Приезжаем в город, но мне он не нужен, мне нужно дальше. Уже после исчезновения школьников в автобусе появляется какой-то тип, очень хотящий мне помочь, показывает, где выходить, на выезде из города, откуда группа кубинцев пытается уехать на Haguey Grande, сводит меня с этими кубинцами, разъясняет, что мне нужно, и мы начинаем ждать машину.
В этот момент я ощущаю себя самым дезориентированным существом на Кубе: я в абсолютно не туристическом месте, у меня нет местных денег, я не знаю ни испанского, ни кубинских реалий, но я стою и жду, грызу с кубинцами орехи и пытаюсь с ними о чем-то разговаривать.
В процессе дальнейшего моего путешествия вторым по распространенности занятием, на которое я тратил наибольшее количество времени, после сна, оказалось ожидание транспорта.
Оно, наверное, даже превышало время, затраченное на непосредственное перемещение в этом транспорте. Вот мы и ждем, все вместе, грызем орехи.пролетарии Люди сидят, никуда не торопятся, солнце подплывает к горизонту, я спрашиваю:
– Точно уедем?
– Точно, точно.
– А сколько народу еще впереди меня?
– Человек десять.
М-да, если десять, это означает, что я уеду только через пару машин, а за час пока не приехало ни одной.
Тут подплывает синий винтажный концепт-кар, кубинцы активизируются, тащат меня. Я уезжаю не в третьем, не во втором, а в первом автомобиле!

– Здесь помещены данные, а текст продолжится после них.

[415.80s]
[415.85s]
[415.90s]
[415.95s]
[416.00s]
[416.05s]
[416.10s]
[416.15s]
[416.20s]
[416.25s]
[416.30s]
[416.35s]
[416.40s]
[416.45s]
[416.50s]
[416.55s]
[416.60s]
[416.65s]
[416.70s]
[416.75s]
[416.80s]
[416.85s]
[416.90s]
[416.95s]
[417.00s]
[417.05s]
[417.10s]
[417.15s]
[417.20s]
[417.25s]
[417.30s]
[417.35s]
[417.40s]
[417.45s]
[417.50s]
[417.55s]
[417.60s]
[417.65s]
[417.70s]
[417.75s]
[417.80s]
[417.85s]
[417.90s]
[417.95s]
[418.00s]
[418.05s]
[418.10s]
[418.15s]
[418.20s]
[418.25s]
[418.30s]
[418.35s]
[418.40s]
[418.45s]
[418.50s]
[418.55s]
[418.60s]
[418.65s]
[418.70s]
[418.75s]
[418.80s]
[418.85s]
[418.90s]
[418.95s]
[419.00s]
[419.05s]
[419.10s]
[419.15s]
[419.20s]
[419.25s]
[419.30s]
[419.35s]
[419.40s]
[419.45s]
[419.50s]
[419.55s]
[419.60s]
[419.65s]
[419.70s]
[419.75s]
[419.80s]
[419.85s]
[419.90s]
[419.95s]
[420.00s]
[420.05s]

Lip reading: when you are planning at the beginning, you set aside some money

В него вбивается ни много, ни мало – тринадцать человек, включая водителя и двух детей.
Как я заметил позже, транспорт на острове строился, а верней модифицировался, не по принципу максимального комфорта, скорости или других показателей, а по принципу максимально возможного количества вмещающихся внутрь людей.
Машин таких на Кубе, конечно, полно, однако я еду в подобном звере впервые: три ряда кресел (одно, разумеется, новодел, присобаченный где-то сзади и вмещающий четырёх человек), сиденье водителя сплошное, поэтому умещается сразу три человека, двери тяжелые, чугунные, закрываются и открываются с большим усилием и только при участии водителя.

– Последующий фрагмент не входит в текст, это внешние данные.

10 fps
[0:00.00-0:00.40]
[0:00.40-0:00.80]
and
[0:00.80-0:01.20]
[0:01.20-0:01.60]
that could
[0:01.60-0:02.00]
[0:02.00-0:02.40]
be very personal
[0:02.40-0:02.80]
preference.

Впоследствии, конечно, к подобному способу передвижения мне придется прибегнуть неоднократно, однако сейчас все кажется в диковинку. Кубинцы, доселе не знакомые и наладившие контакт друг с другом только на остановке, едут, обнявшись, распевая какие-то песни. И с ними – я, я, в битком набитой старой американской машине с чугунными дверьми, в окружении загорелых добродушных людей, каждый из которых мне что-то говорит, я почти ничего не понимаю. Но мне не нужно их понимать, наше взаимопонимание – на более глубоком, невербальном уровне, нам и не нужно говорить; они свободны – и я свободен, они счастливы – и я счастлив. Я счастлив благодаря скорости, ветру, дующему в глотку, благодаря тому, что я не в холодной Москве, а на теплой Кубе, мчусь, с новыми друзьями, к новым городам и за новыми приключениями.

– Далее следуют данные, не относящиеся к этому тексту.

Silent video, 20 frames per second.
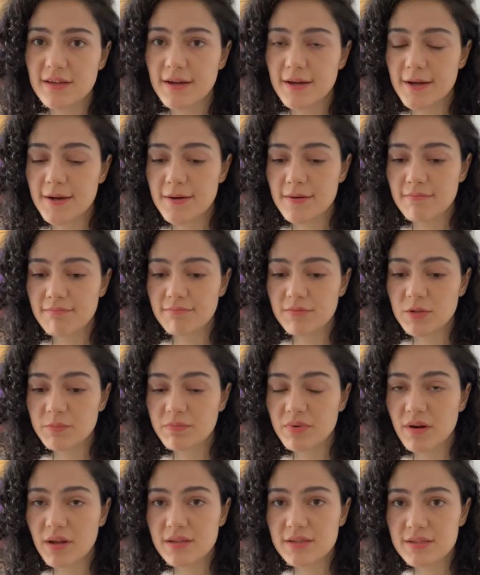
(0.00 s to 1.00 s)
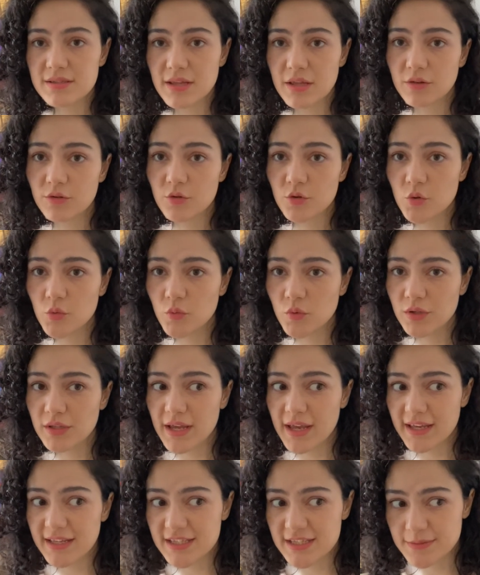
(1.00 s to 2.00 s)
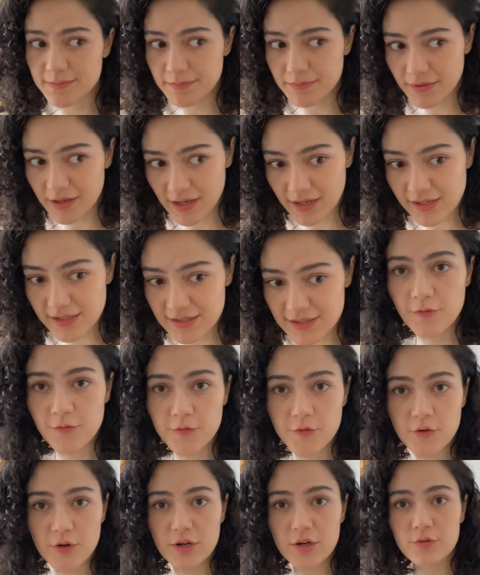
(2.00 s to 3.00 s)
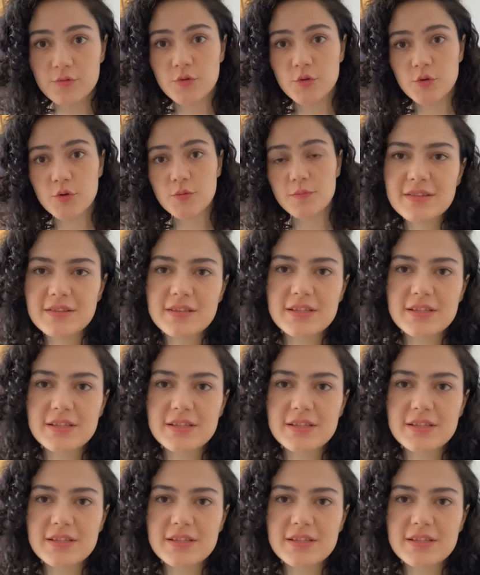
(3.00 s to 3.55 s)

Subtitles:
The prices that you will expect for a room.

В маленьких городках, которые проезжаем, машина сбрасывает скорость, и мой сосед начинает издавать призывные звуки «псс», «псс», обращая на себя внимание мучач, бесцельно слоняющихся по узким булыжным улочкам. Он также хвалится мне своими татуировками и объясняет, что сидит в тюрьме. Мне, слабо разбирающемуся во временах глаголов испанского языка, кажется, что он уже откинулся и сейчас едет домой. Но каково же было мое удивление, когда мы остановились у тюрьмы, этот перец вышел из машины, забрал свою сумку и, улыбаясь и здороваясь с полицейскими, проследовал вглубь территории острога.
Оказывается (ситуацию проясняют оставшиеся в машине попутчики), каждому заключенному положено раз в три месяца отдыхать несколько дней от суровых реалий мест заключения, поэтому наш татуированный товарищ возвращался из дому, отдохнув и откушав тещиных блинов. Неплохо, страна свободы, как никак. Ну а действительно – куда ты убежишь за время своих каникул? Ведь это же остров.
Сейчас и впоследствии кубинцы зачем-то оставляли в моем блокноте свои адреса, звали в гости, список постоянно пополнялся, вот и сейчас они старались меня осчастливить новой записью: почти половина попутчиков внесли свои данные в мою записную книжку. Эта информация была бесполезна, ведь я разумно осознавал, что этих людей вижу, скорей всего, в последний раз, поэтому ни одна запись не сохранилась. Да и вообще большинство моих попутчиков и помощников и прочих хороших людей жили в таких местах, в которые я совсем не собирался по причине слабого представления, что там делать. Но именно в этих местах живут люди, далёкие от партии, политики, законов, и именно в этих людях живёт чувство настоящего, бескорыстного гостеприимства.